2. Students who are significantly underprepared need accelerated paths to college-level work.
3. Enrollment in gateway college-level courses, with additional
academic support, should be the default placement for many more students.
4. The content of those courses should align with a broad category of majors, such as social sciences or human services, that students choose when they enroll in college.
5. Helping students complete gateway courses, the report says, is key to college completion.
The report says that less than 10% of students that take three or more semesters of remedial math end up completing the first-year college-level math course for which they were preparing. When it comes to English, the numbers are better but still poor with fewer than one in three of the students in three remedial courses will complete the college-level course that they were preparing to take.
Friday, October 12. 2012
The average scores on the SAT fell two points this year. On average it dropped a point each in critical reading and in writing. It stayed level in mathematics. The drops are smaller than the six-point decrease last year. Scores were pretty flat for a few year before that.
What does it mean? Does it mean anything?
The average scores on the ACT were flat this year. The ACT overtook the SAT this year in the number of test-takers by by about 2,000 students. Both exams had more than 1.66 million test-takers.
The College Board's own report says that most students aren't taking the courses that would prepare them to do well in college.
More disturbing is the data that shows that gaps in the average scores and levels of preparation for college in different racial, ethnic groups and different socioeconomic backgrounds.
Monday, August 20. 2012
An article in The Chronicle of Higher Education says that there have been
"Dozens of Plagiarism Incidents Reported in Coursera's Free Online Courses by students even though the MOOC's carry no credit.
Students cheating even when the stakes are low? What are we to conclude?

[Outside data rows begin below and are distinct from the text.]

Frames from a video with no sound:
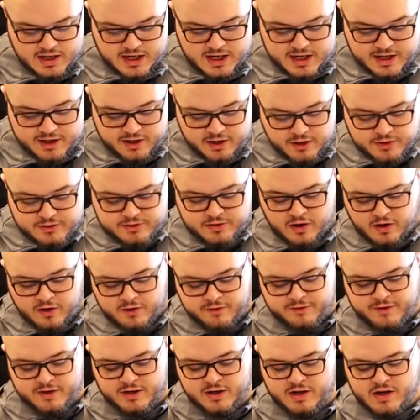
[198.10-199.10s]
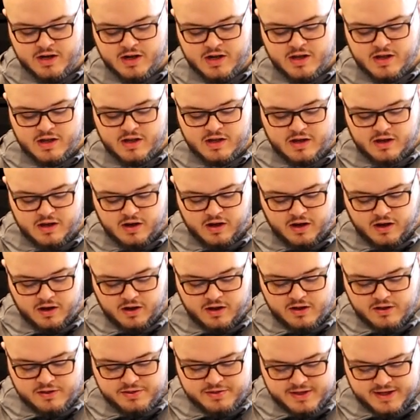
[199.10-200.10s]
And it goes over
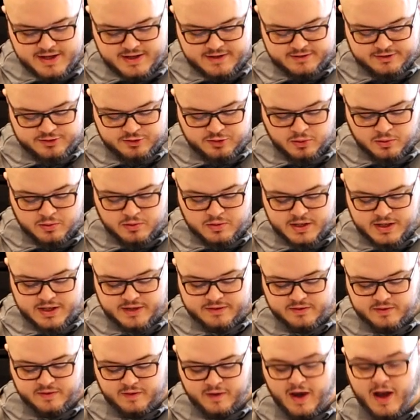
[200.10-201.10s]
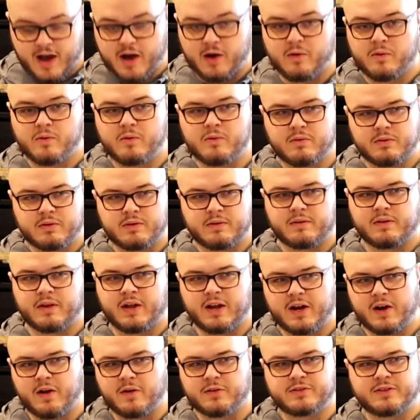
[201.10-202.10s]
all these stories of how,
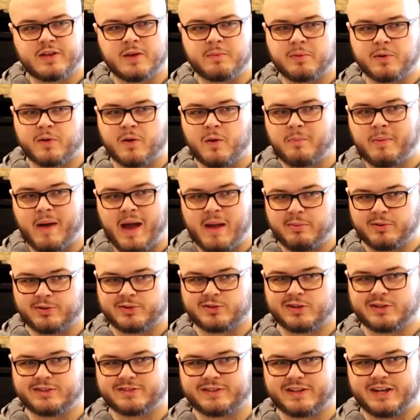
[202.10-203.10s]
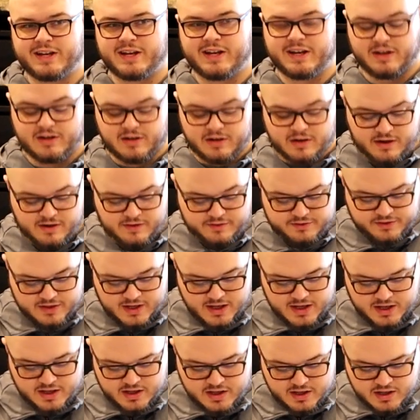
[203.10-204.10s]
you know, typical Bible stories that you hear of
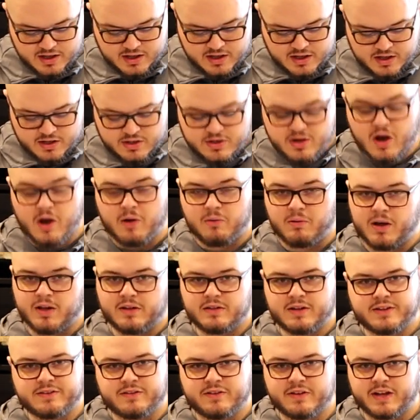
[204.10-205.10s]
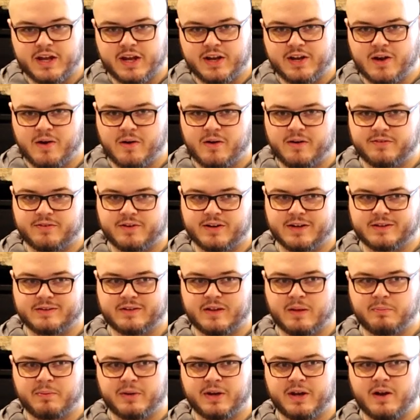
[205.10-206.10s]
saying Noah. Let's look at Noah, for
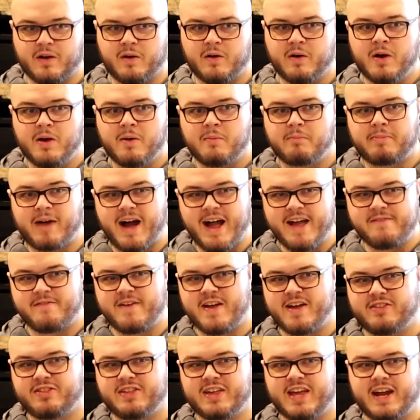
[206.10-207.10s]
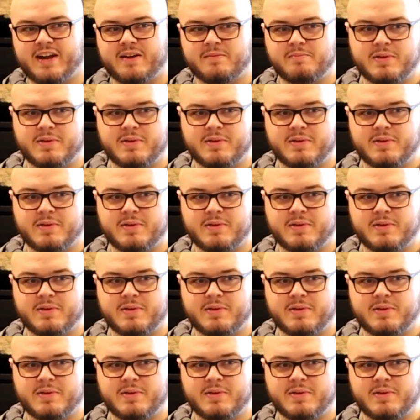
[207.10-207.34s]
example. You know, by faith he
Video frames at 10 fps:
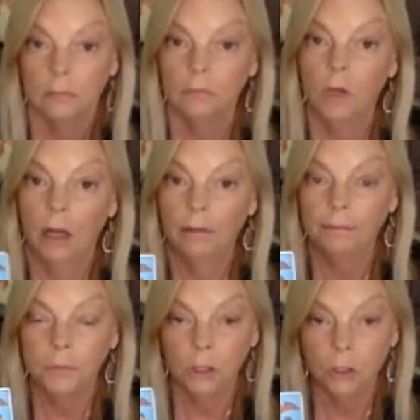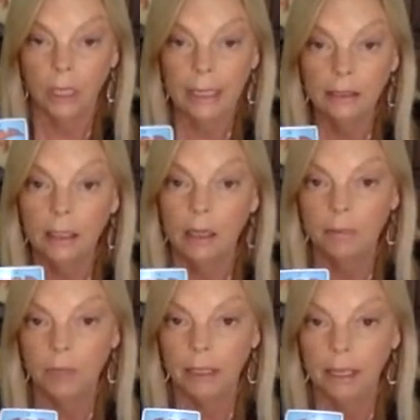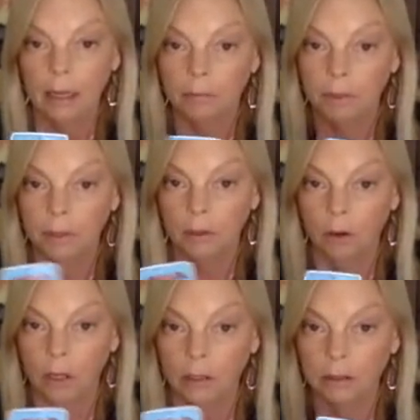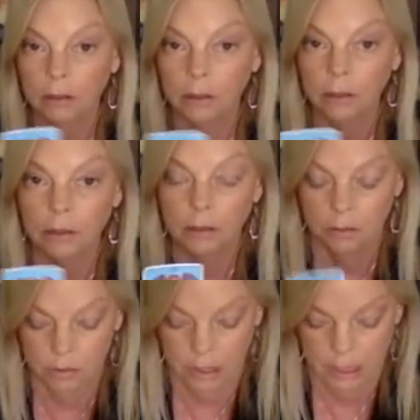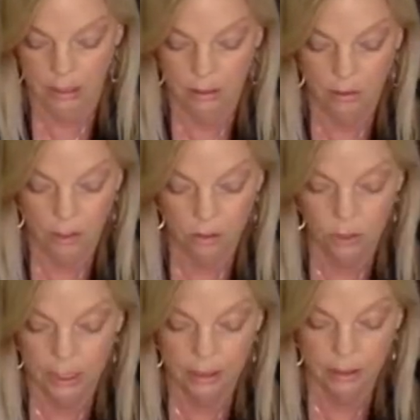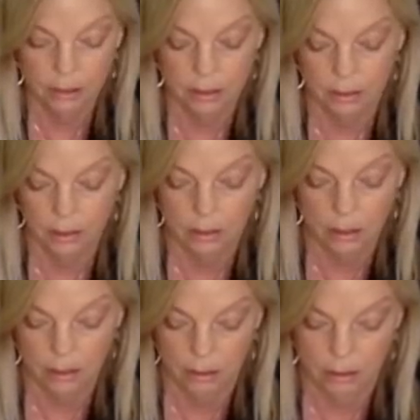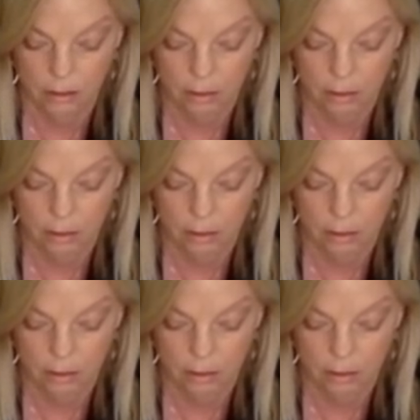Well, they're trying to help him right now, but they're all in cahoots with us. They're all trying to stick together.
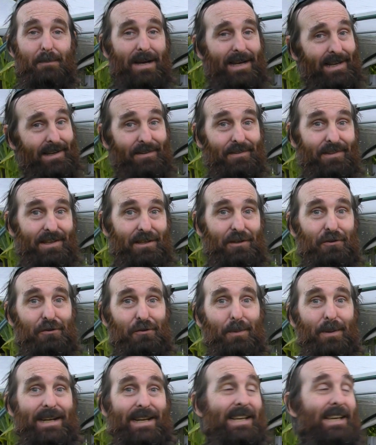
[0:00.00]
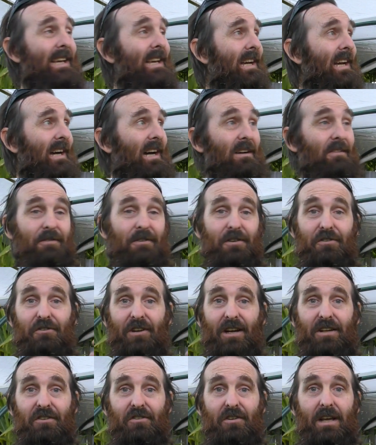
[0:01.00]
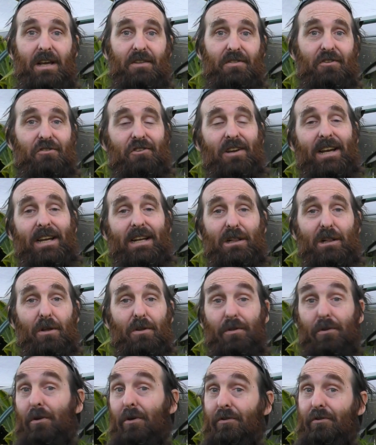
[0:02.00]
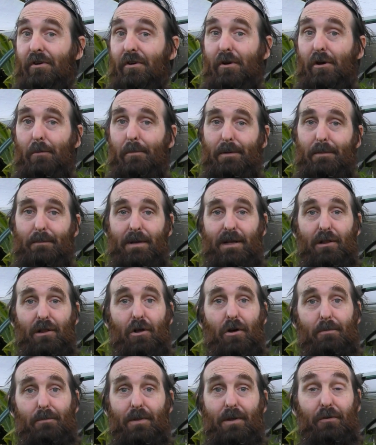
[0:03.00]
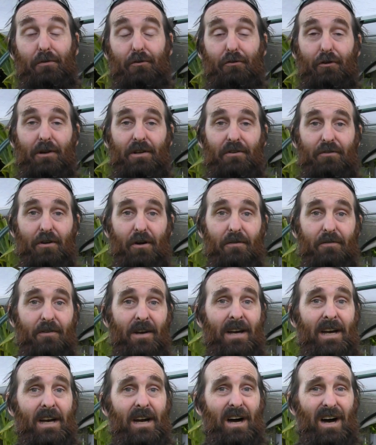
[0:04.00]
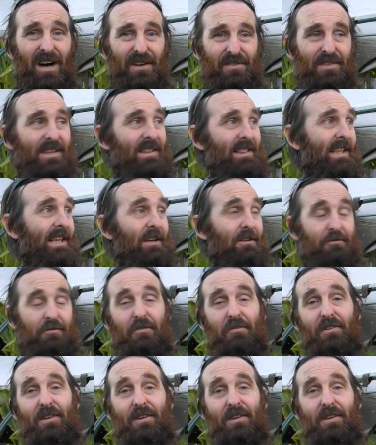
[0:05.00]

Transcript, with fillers: from Maya, thank you sweetie, for changing out the shade cloth and also helping me lop those trees off. I think the extra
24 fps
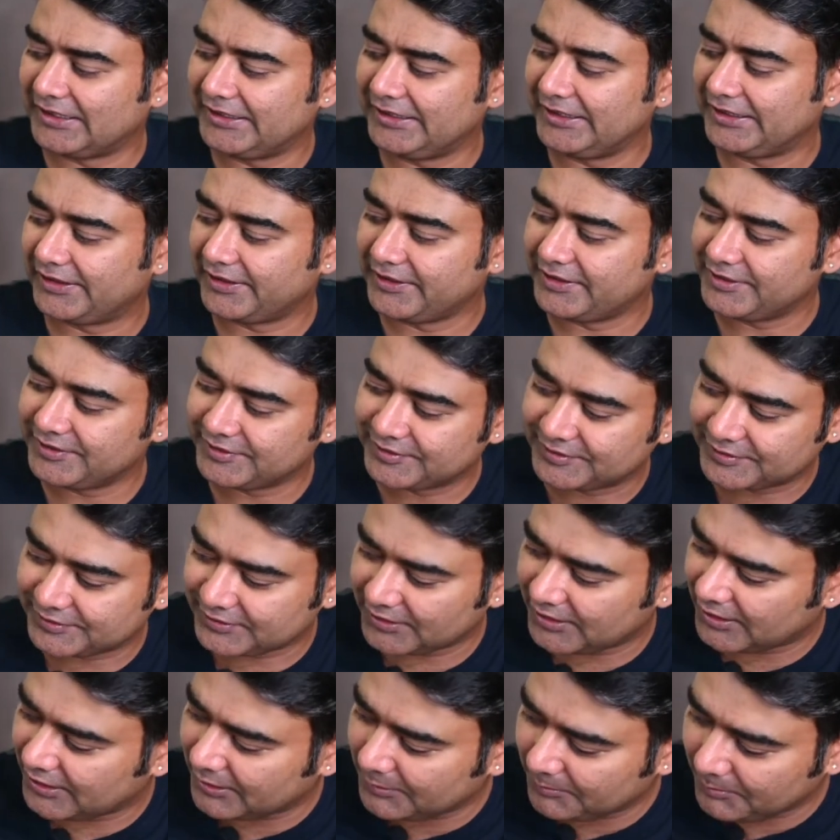It is
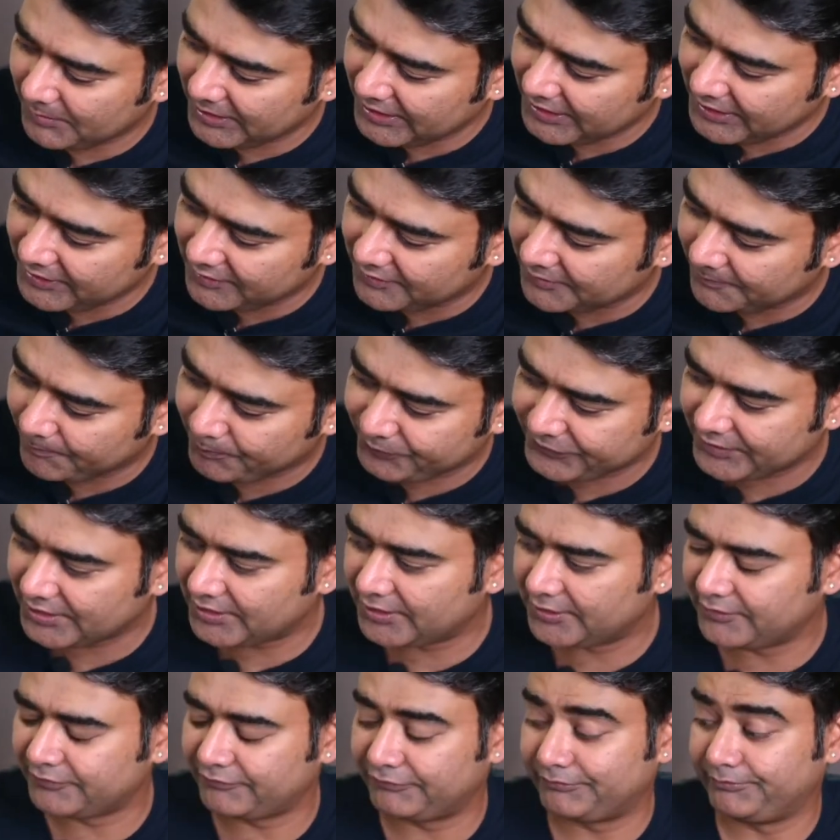made
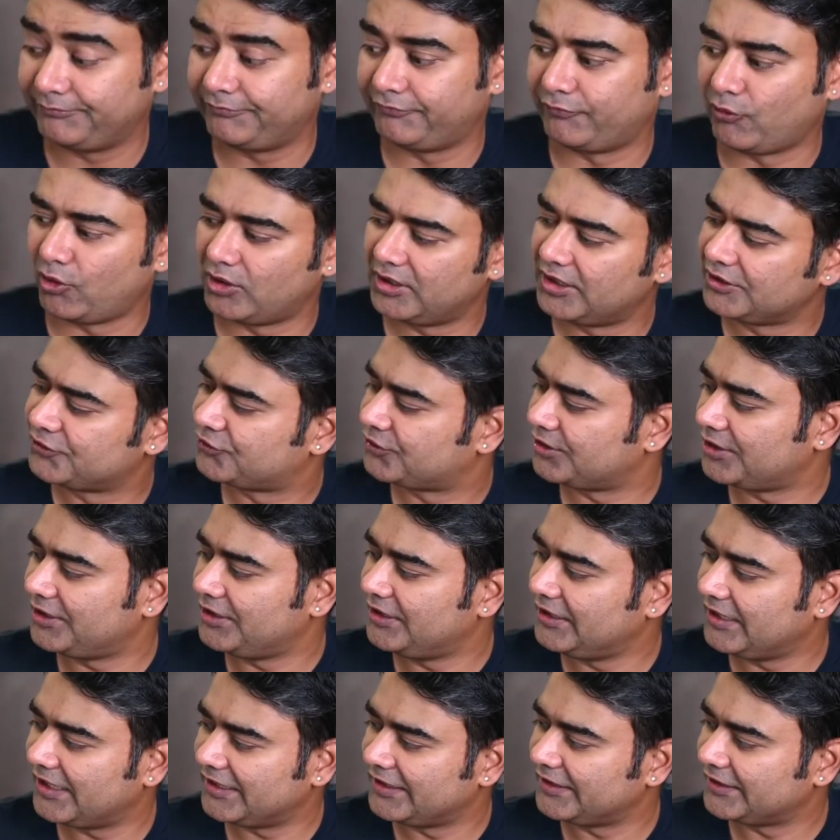for
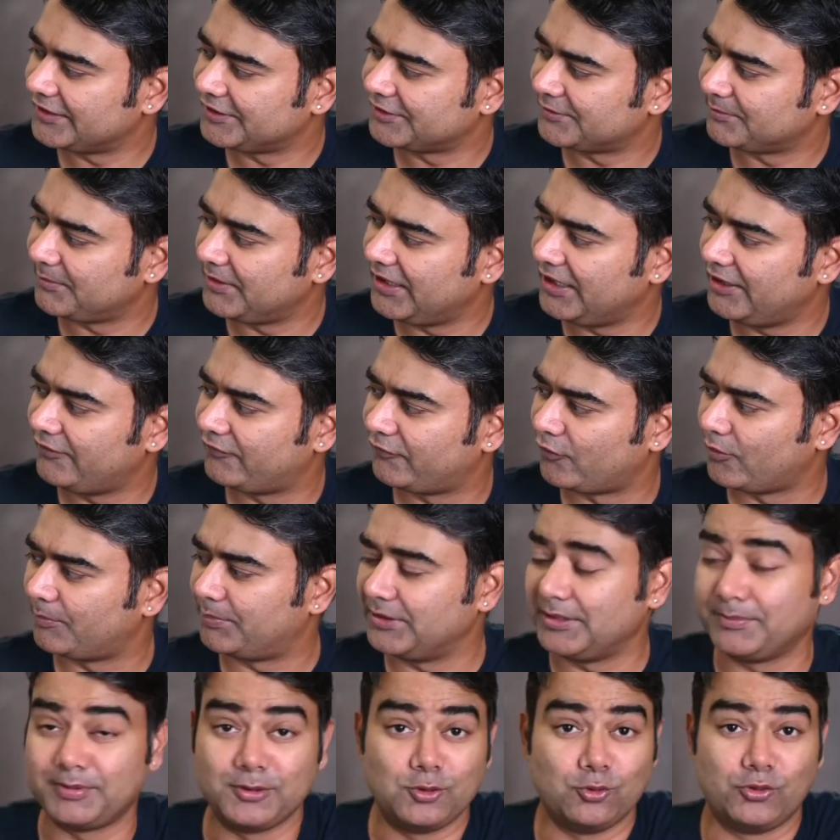luxury, and it is made for
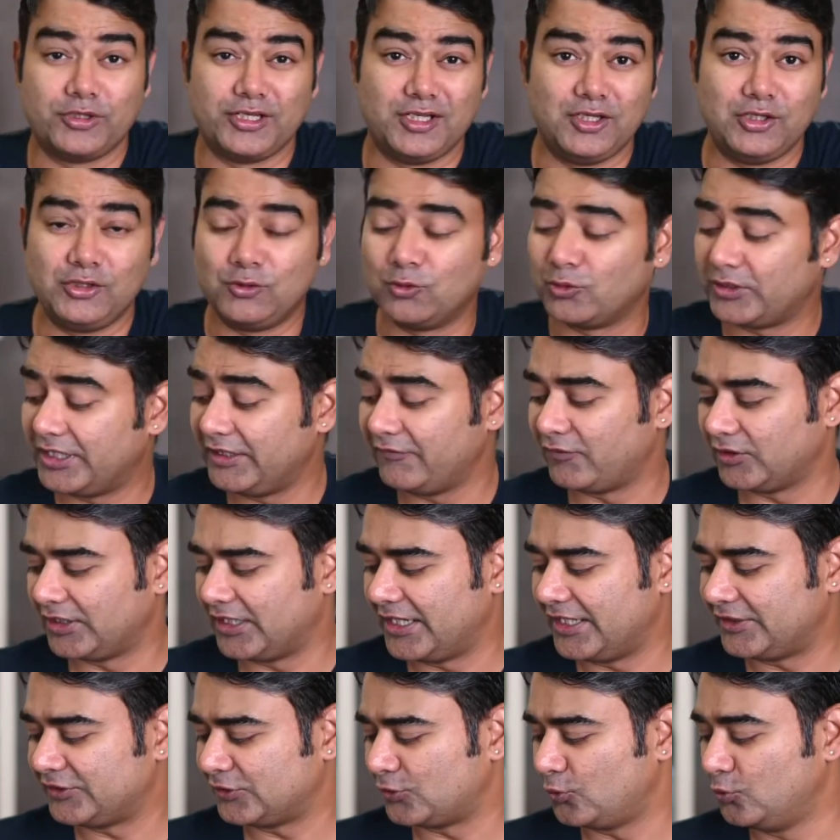people who are really looking for that
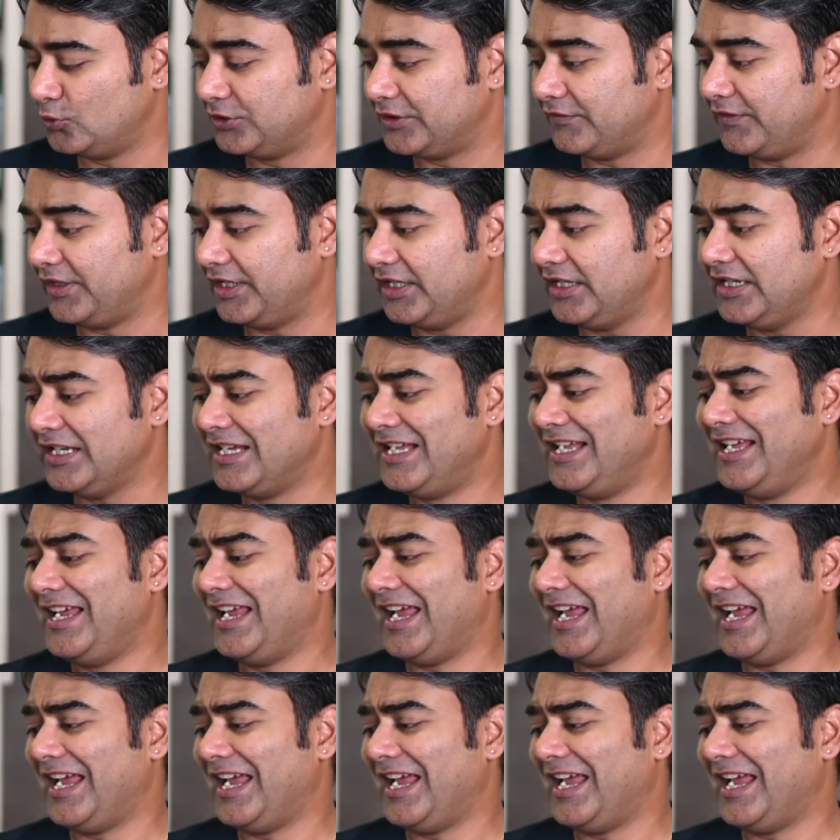exclusivity.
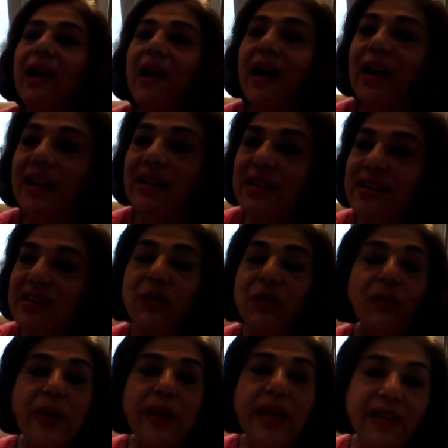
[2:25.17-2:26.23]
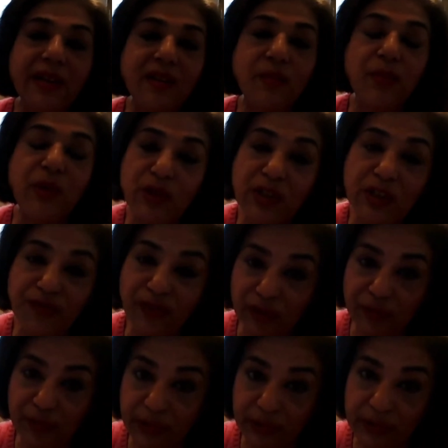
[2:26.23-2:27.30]
And we had a
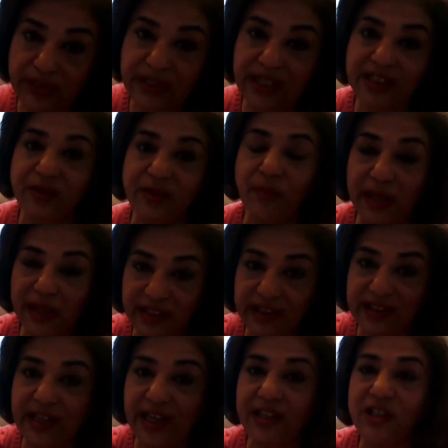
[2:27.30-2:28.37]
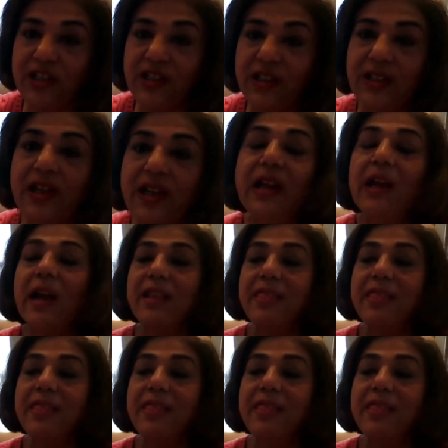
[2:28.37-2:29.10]
beautiful process, meditation,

Eric S. Rabkin, a U. of Michigan professor who teaches a free Massive Open Online Course, posted to his 39,000 students that he wanted them to stop plagiarizing. The people at Coursera (who offer the course) are reviewing the issue and will consider adding plagiarism-detection software in the future.
What is interesting is that in the Coursera humanities courses that have complaints, the complaining has come from other students. The courses use peer grading and each student is asked to grade and offer comments on fellow students.
I am happy that a student says "I just graded my second batch of peer essays and was saddened to find one of them was lifted from Wikipedia" because it means that he is being educated about plagiarism from the other side of the desk, and that he does not approve of it. But I am also surprised that he is surprised that it occurs. The article goes on to say that many students (in the online discussion) "expressed surprise that their peers would resort to fraudulent behavior in a noncredit course."
Is that what they find surprising - not the plagiarism but it occurring in a non-credit course? (Students who complete a course can get a certificate showing that but the courses do not count for credit at any university.)
Of course, as soon as MOOCs came into being, faculty were immediately skeptical (most still are) and one question asked was "Who will monitor and grade the work of thousands of students?" Quality control is certainly an issue, as it has been for decades in online courses of any size.
We will see what changes occur. Perhaps, students will be able to take MOOCs from a source outside their college, but will be tested and evaluated on what they have learned by their own college and awarded credit based on that evaluation.
Plagiarism is a very old academic issue. Academic integrity in online courses has been an issue for about 40 years. MOOCs have inherited those issues, but are so new that they have not had to really address them as of yet.